Dataset entries
- Opening Delimiter -

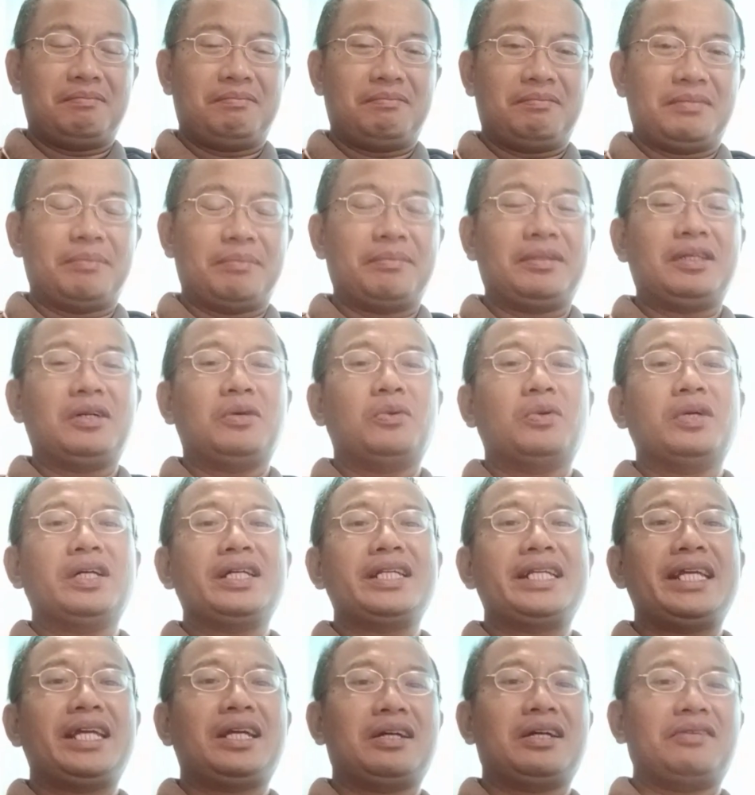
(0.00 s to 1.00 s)
the
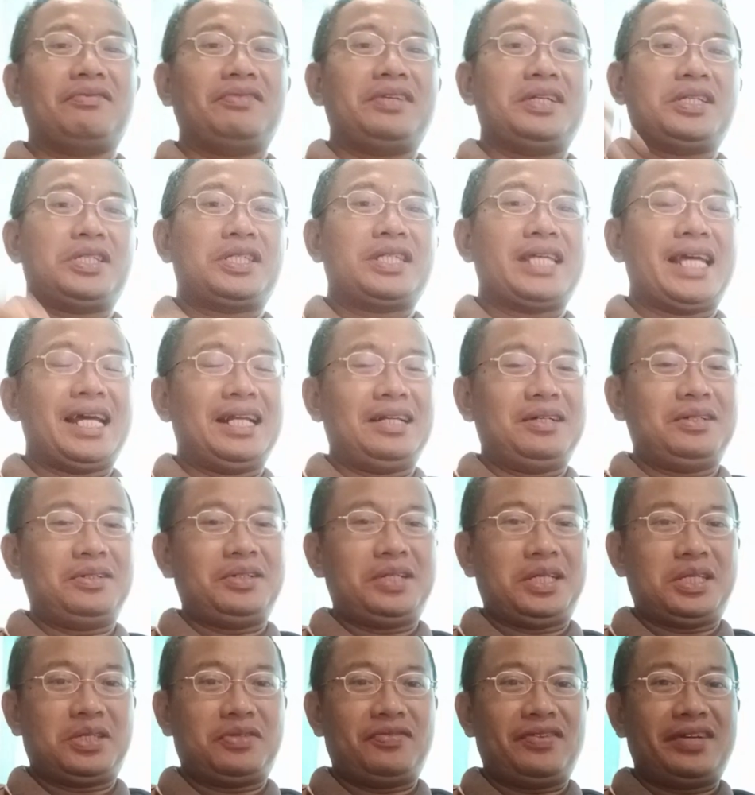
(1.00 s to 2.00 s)
wording of this CLO
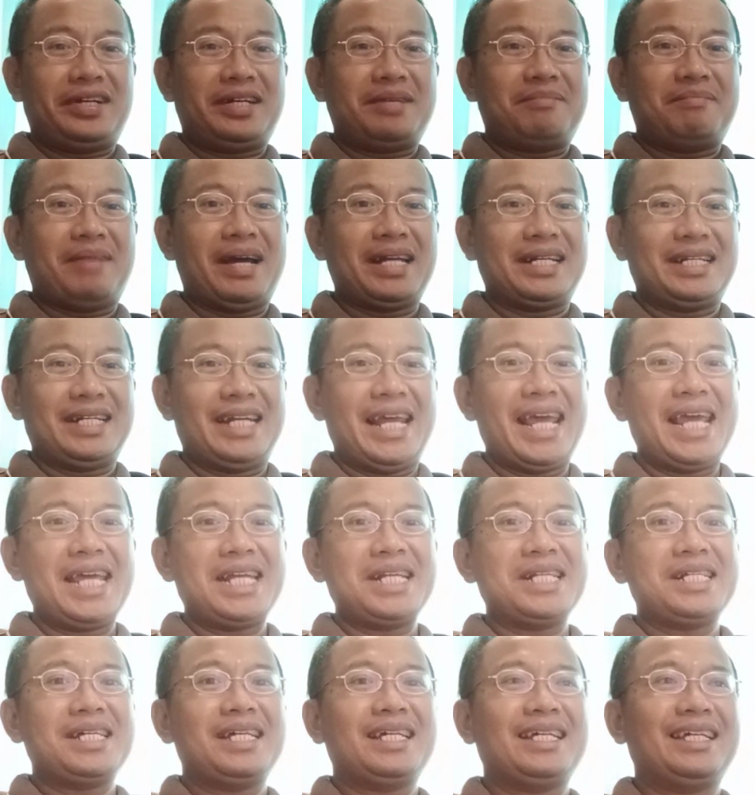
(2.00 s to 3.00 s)
is very
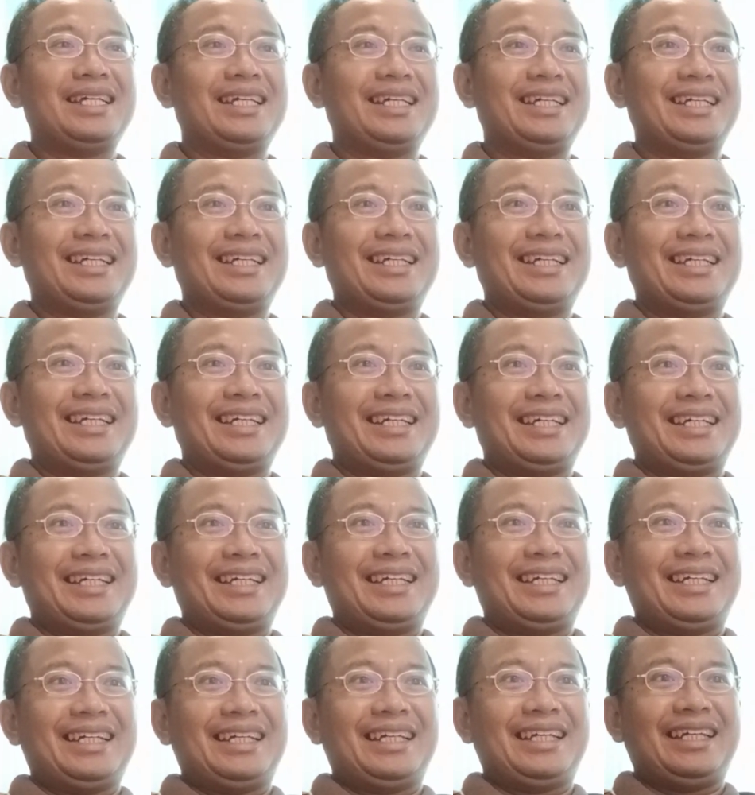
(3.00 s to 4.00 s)
mundane,
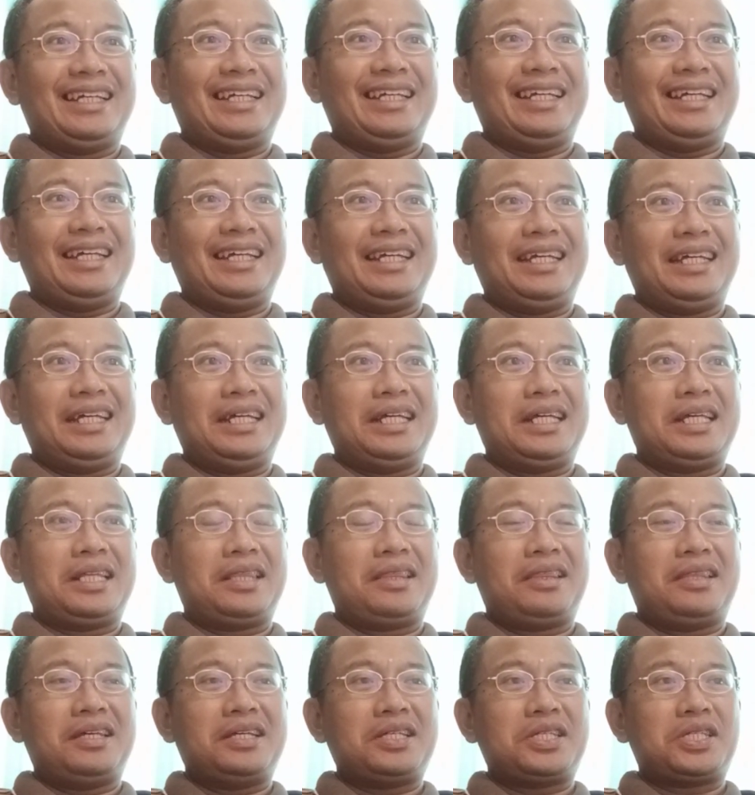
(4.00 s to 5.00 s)

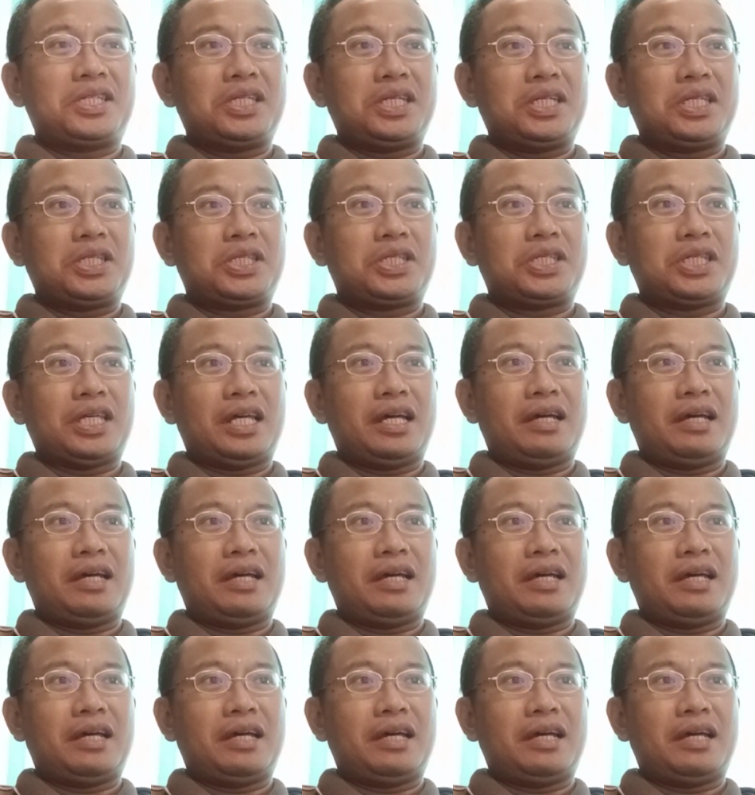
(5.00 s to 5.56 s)
and this is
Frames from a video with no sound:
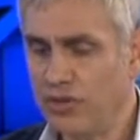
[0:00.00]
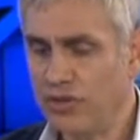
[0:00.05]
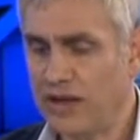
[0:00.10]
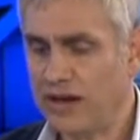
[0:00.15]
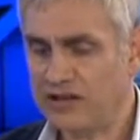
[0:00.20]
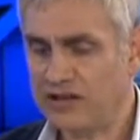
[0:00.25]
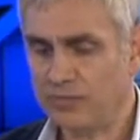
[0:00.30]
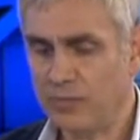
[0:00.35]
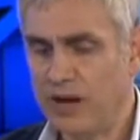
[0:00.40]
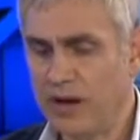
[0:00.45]
that
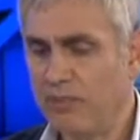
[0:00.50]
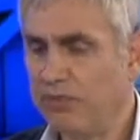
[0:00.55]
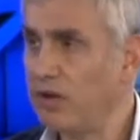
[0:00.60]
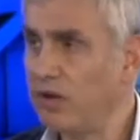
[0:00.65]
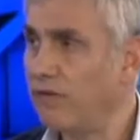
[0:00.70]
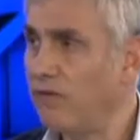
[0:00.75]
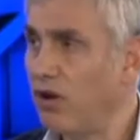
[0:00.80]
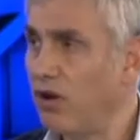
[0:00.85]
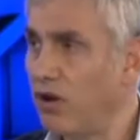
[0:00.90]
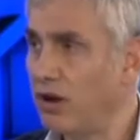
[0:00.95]
as people are
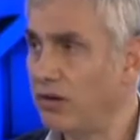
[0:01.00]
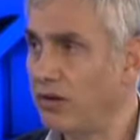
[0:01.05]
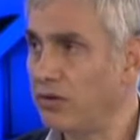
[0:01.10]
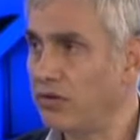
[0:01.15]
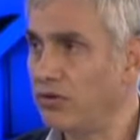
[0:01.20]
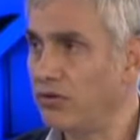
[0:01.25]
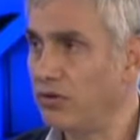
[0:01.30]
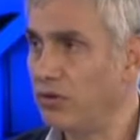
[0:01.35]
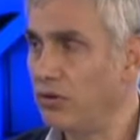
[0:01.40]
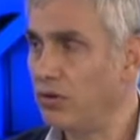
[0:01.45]
flying
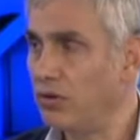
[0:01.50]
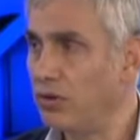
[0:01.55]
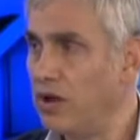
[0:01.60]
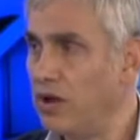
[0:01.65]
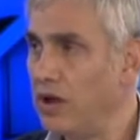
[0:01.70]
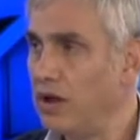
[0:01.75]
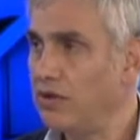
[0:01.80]
through,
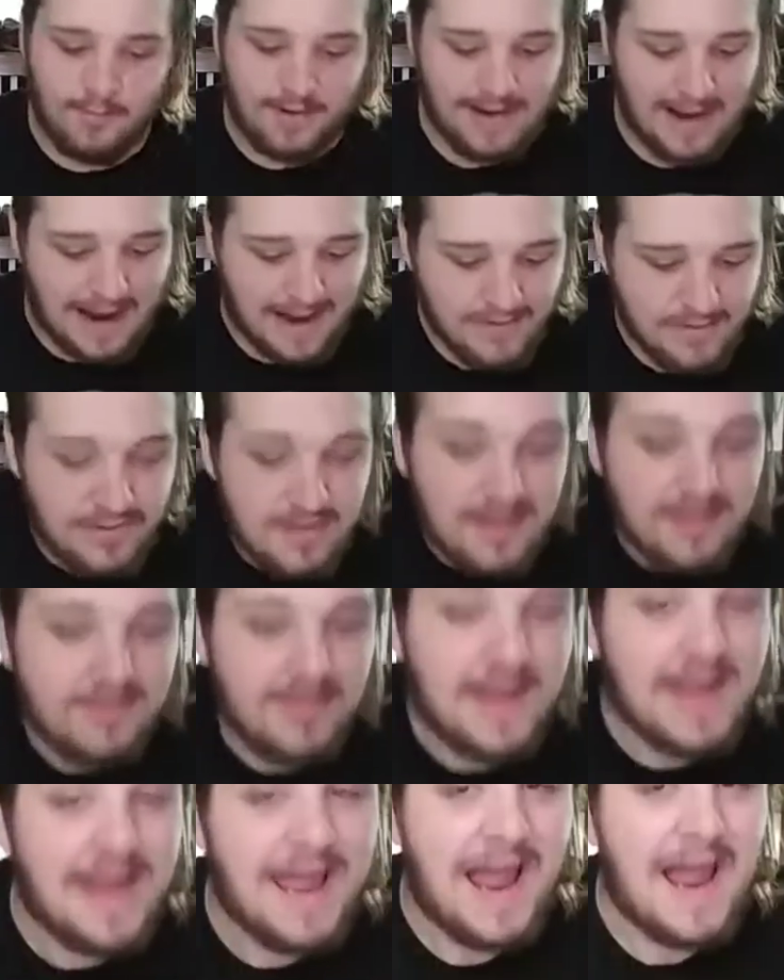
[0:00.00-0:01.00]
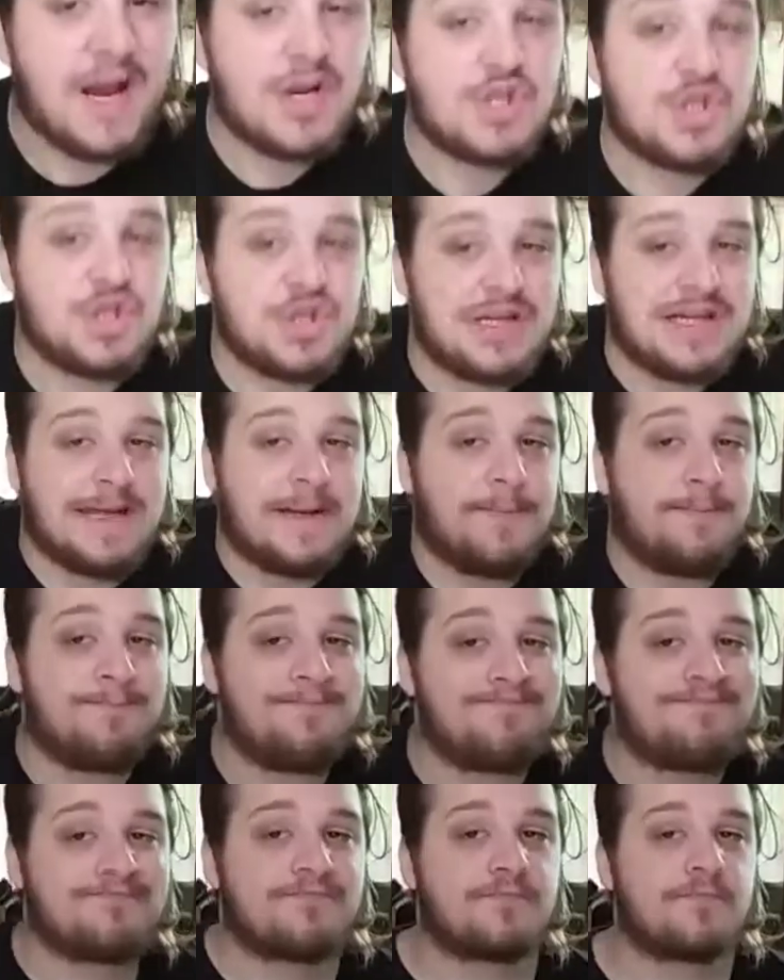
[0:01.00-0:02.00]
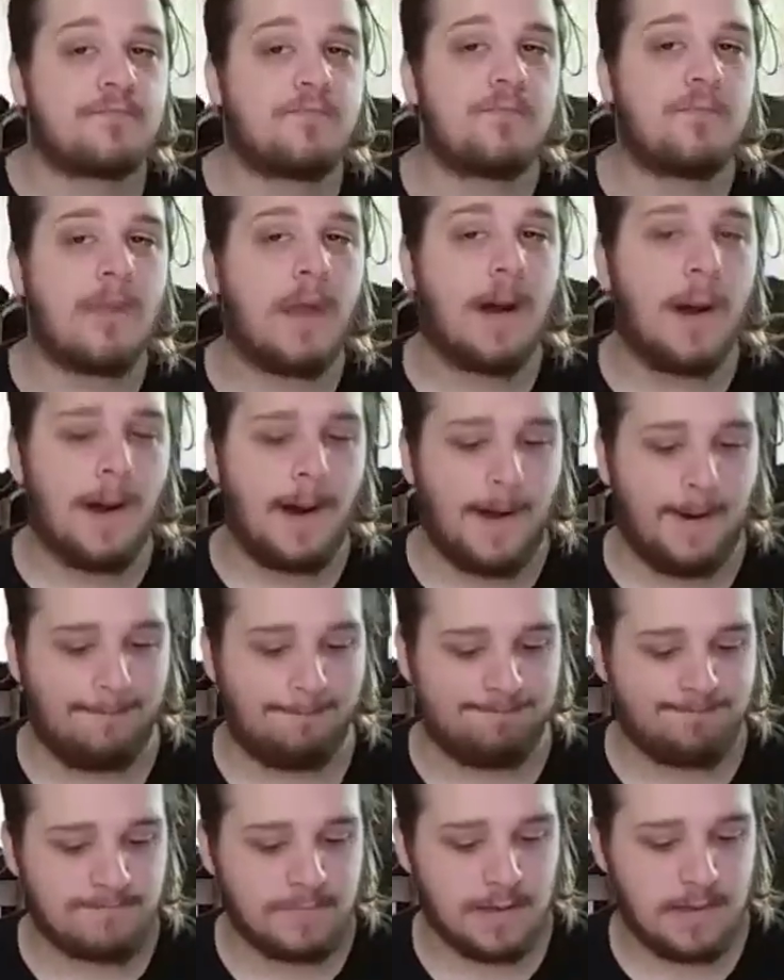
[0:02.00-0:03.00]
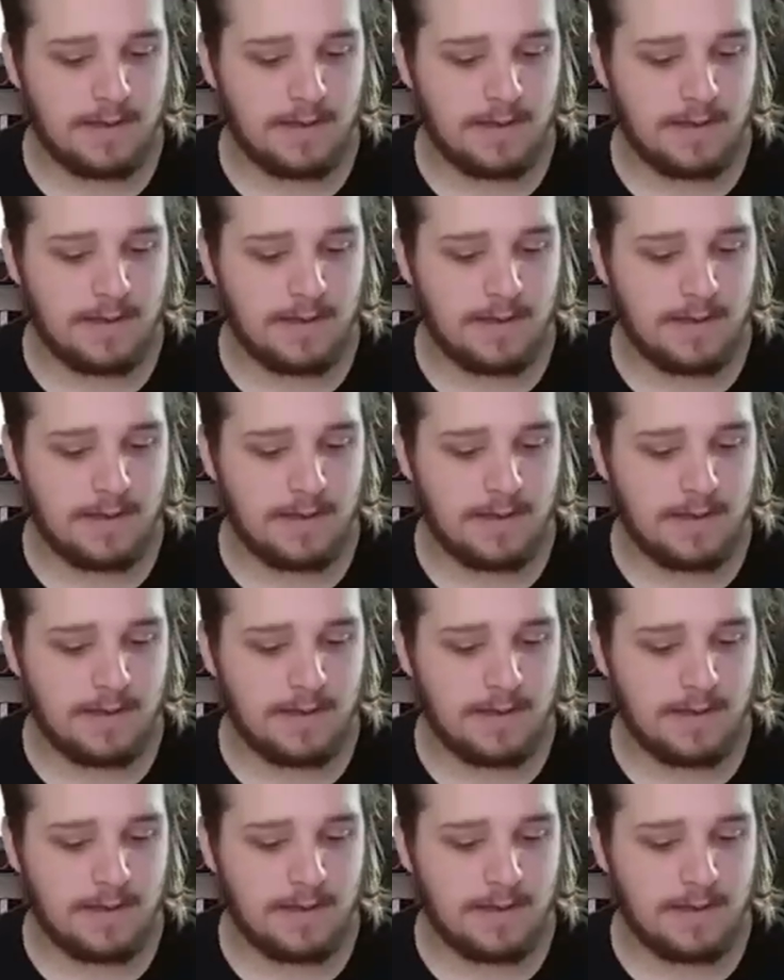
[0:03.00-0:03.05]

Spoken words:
but I think they actually, I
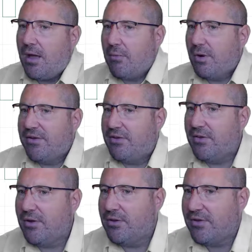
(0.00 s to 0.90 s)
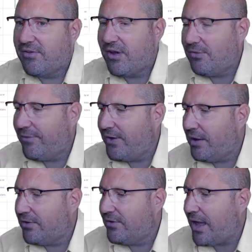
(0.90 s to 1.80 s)
I wanted to discuss with
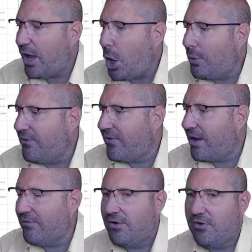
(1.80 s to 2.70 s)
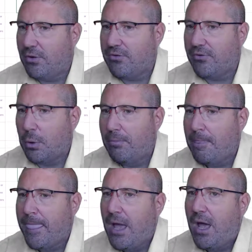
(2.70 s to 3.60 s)
you today. I hope you found this useful.
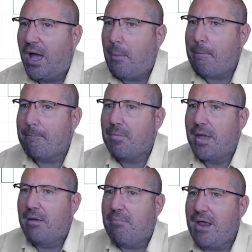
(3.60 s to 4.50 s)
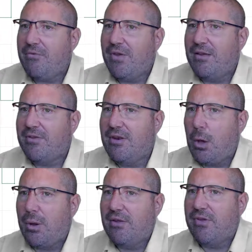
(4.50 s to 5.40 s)
Main thing to
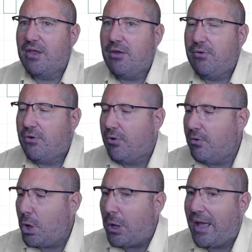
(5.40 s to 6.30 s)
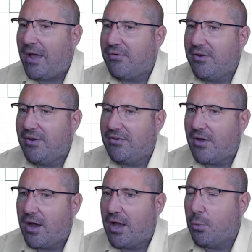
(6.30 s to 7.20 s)
note is that you do not have to
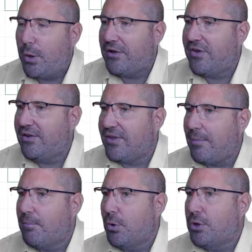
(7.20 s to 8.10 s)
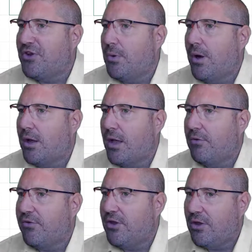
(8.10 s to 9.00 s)
decide which exam board you are
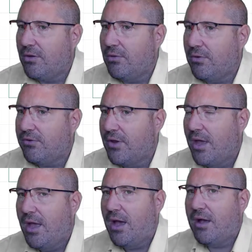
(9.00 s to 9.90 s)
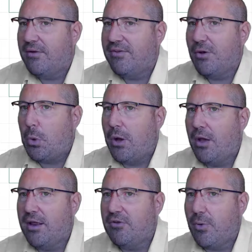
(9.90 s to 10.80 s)
going to use until
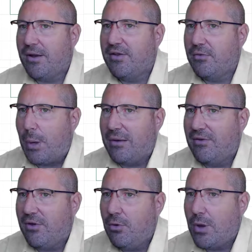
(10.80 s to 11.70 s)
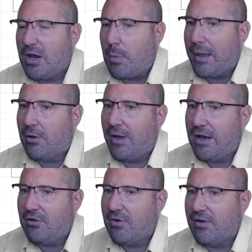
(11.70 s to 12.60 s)
early 2022 when you make your
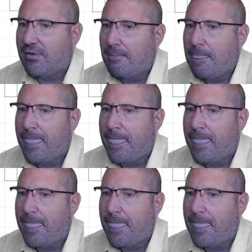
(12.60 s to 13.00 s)
entries.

- Closing Delimiter -

For every record above, repeat the text exactly and omit any picture.

(0.00 s to 1.00 s)
the
(1.00 s to 2.00 s)
wording of this CLO
(2.00 s to 3.00 s)
is very
(3.00 s to 4.00 s)
mundane,
(4.00 s to 5.00 s)

(5.00 s to 5.56 s)
and this is
Frames from a video with no sound:
[0:00.00]
[0:00.05]
[0:00.10]
[0:00.15]
[0:00.20]
[0:00.25]
[0:00.30]
[0:00.35]
[0:00.40]
[0:00.45]
that
[0:00.50]
[0:00.55]
[0:00.60]
[0:00.65]
[0:00.70]
[0:00.75]
[0:00.80]
[0:00.85]
[0:00.90]
[0:00.95]
as people are
[0:01.00]
[0:01.05]
[0:01.10]
[0:01.15]
[0:01.20]
[0:01.25]
[0:01.30]
[0:01.35]
[0:01.40]
[0:01.45]
flying
[0:01.50]
[0:01.55]
[0:01.60]
[0:01.65]
[0:01.70]
[0:01.75]
[0:01.80]
through,
[0:00.00-0:01.00]
[0:01.00-0:02.00]
[0:02.00-0:03.00]
[0:03.00-0:03.05]

Spoken words:
but I think they actually, I
(0.00 s to 0.90 s)
(0.90 s to 1.80 s)
I wanted to discuss with
(1.80 s to 2.70 s)
(2.70 s to 3.60 s)
you today. I hope you found this useful.
(3.60 s to 4.50 s)
(4.50 s to 5.40 s)
Main thing to
(5.40 s to 6.30 s)
(6.30 s to 7.20 s)
note is that you do not have to
(7.20 s to 8.10 s)
(8.10 s to 9.00 s)
decide which exam board you are
(9.00 s to 9.90 s)
(9.90 s to 10.80 s)
going to use until
(10.80 s to 11.70 s)
(11.70 s to 12.60 s)
early 2022 when you make your
(12.60 s to 13.00 s)
entries.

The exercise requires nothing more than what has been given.